● **GIVEN DATA**
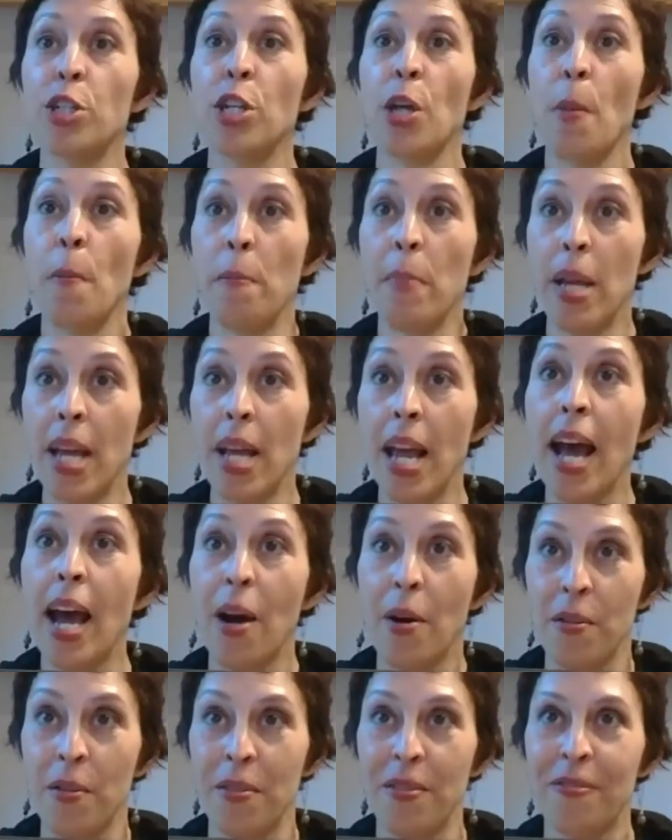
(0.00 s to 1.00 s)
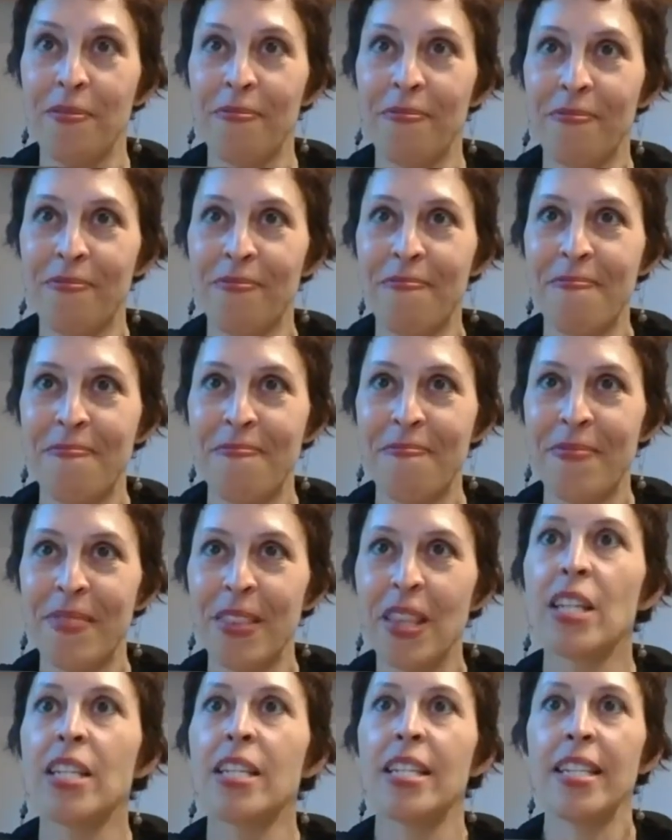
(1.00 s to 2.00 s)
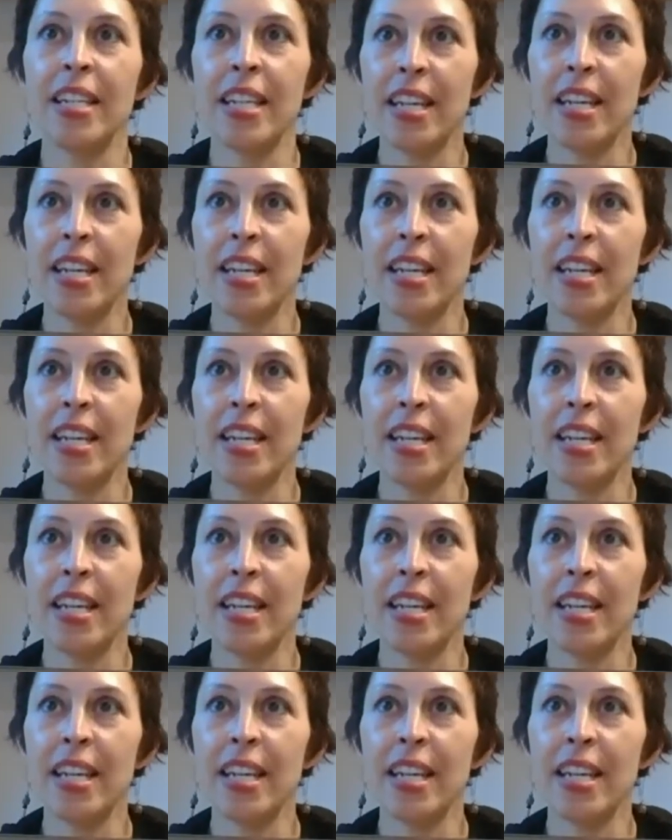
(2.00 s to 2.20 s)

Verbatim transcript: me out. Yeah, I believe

--

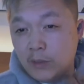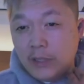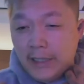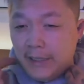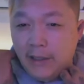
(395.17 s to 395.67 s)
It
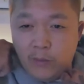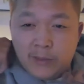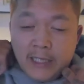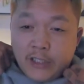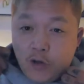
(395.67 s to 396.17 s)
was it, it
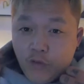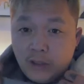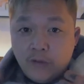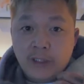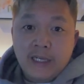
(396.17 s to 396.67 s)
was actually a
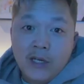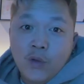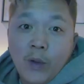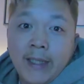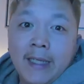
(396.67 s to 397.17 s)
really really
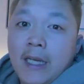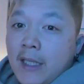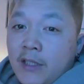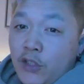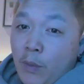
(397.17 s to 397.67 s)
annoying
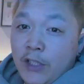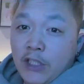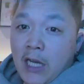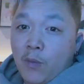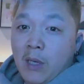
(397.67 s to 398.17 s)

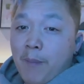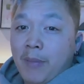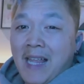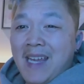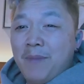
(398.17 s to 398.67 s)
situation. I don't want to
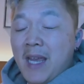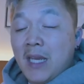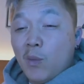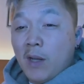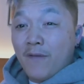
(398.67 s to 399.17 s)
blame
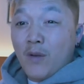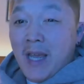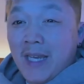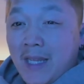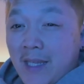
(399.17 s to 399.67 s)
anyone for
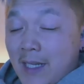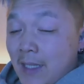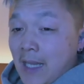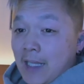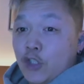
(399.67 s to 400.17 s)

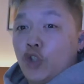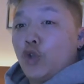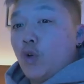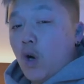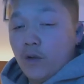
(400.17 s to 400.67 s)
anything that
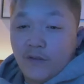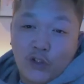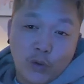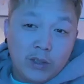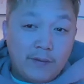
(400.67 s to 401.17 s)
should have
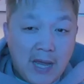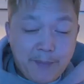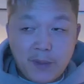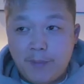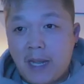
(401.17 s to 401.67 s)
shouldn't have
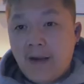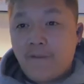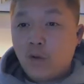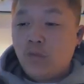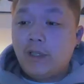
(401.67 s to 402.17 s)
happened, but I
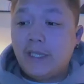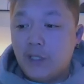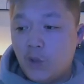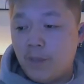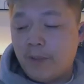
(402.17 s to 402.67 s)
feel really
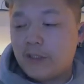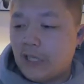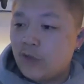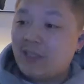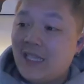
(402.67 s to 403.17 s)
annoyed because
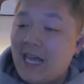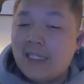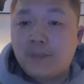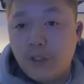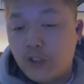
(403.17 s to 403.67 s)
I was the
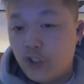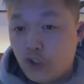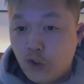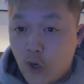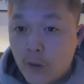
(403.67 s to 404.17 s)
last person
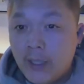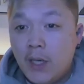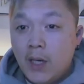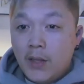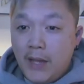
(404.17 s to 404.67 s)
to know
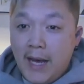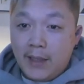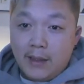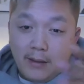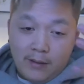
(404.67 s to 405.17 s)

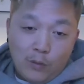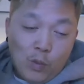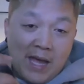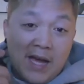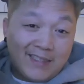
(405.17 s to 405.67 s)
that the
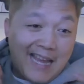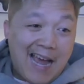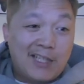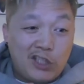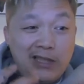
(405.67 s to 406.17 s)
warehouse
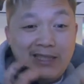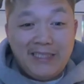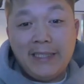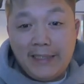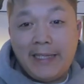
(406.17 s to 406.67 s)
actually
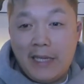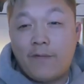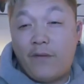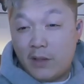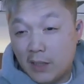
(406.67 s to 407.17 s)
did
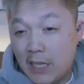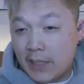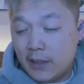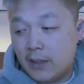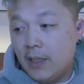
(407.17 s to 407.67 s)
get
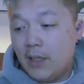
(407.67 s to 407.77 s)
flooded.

...

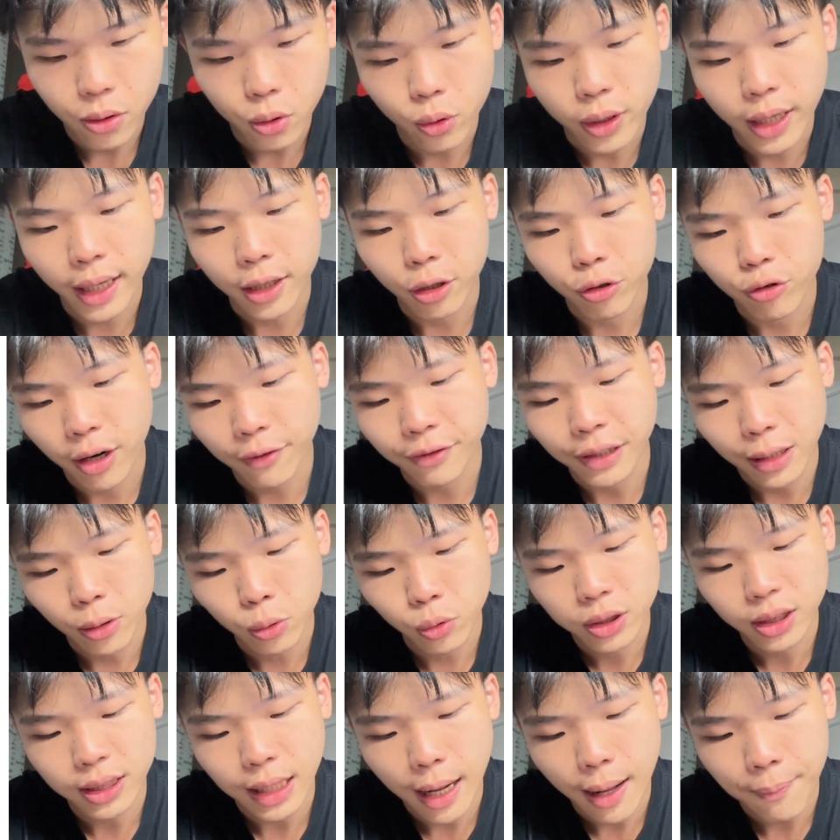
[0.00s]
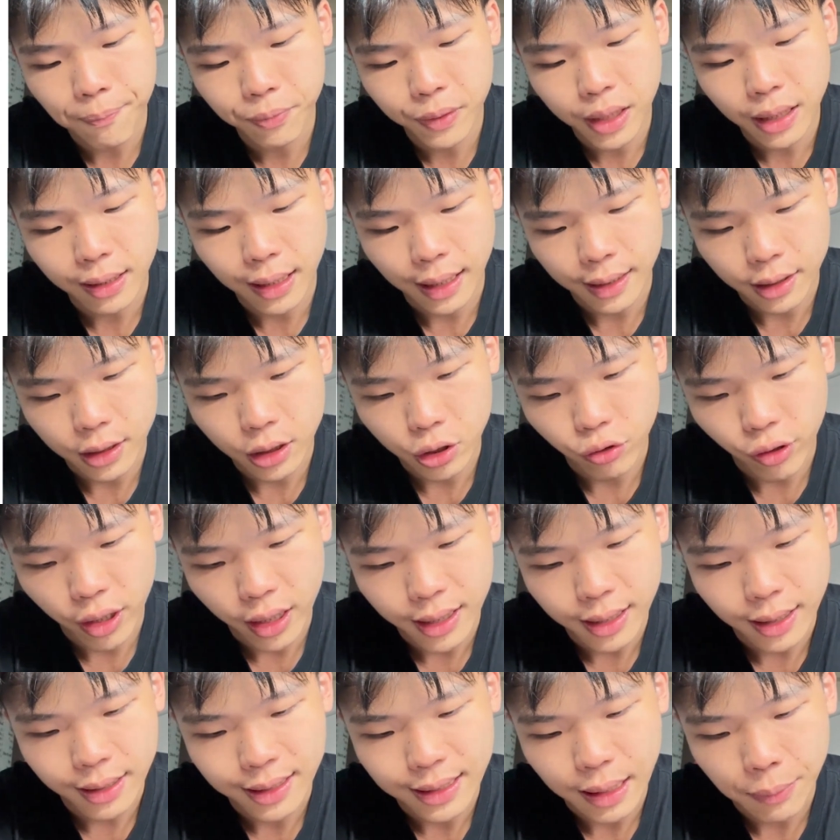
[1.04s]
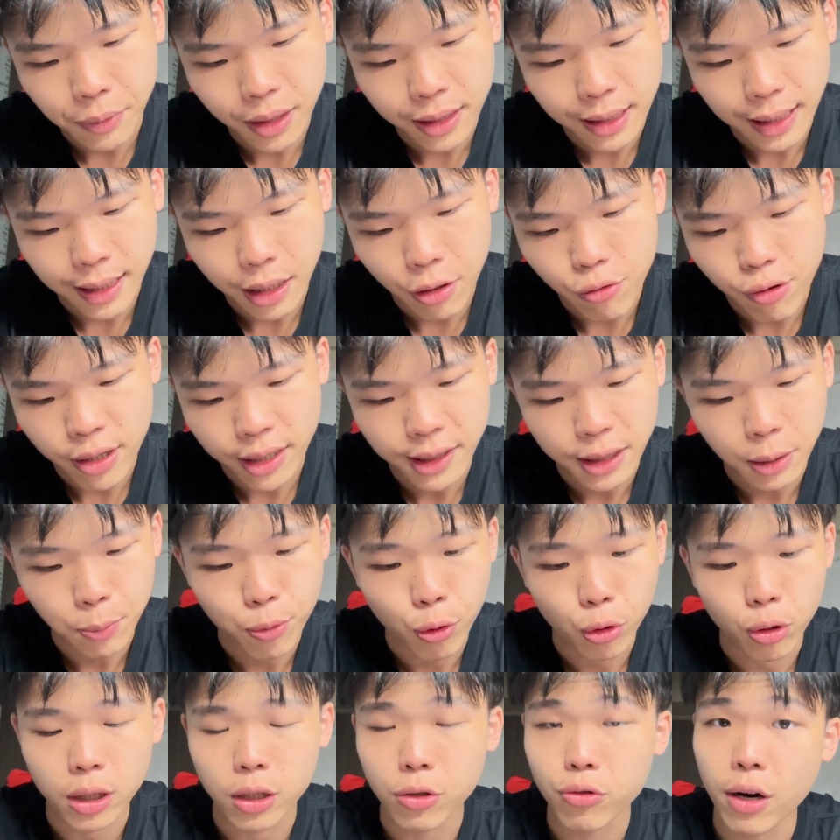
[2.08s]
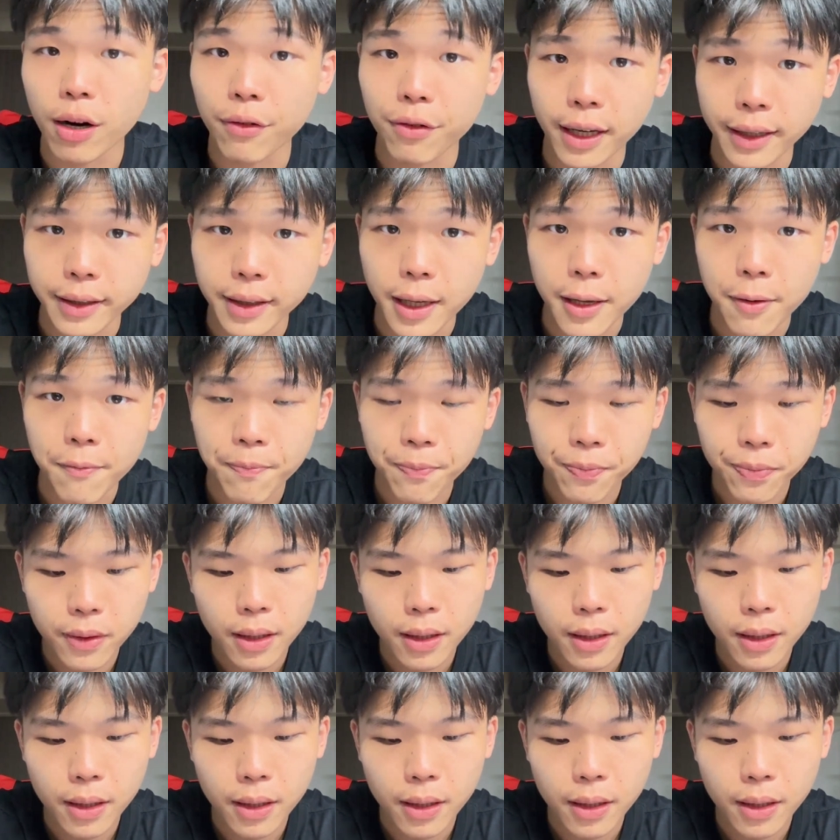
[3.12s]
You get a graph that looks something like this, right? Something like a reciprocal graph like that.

● **YOUR ASSIGNMENT**
The output is the stretch above from the line with "(0.00 s to 1.00 s)" through the line with "Verbatim transcript: me out. Yeah, I believe", copied word for word with both ends kept and every picture dropped.

● **EXPECTED OUTPUT**
(0.00 s to 1.00 s)
(1.00 s to 2.00 s)
(2.00 s to 2.20 s)

Verbatim transcript: me out. Yeah, I believe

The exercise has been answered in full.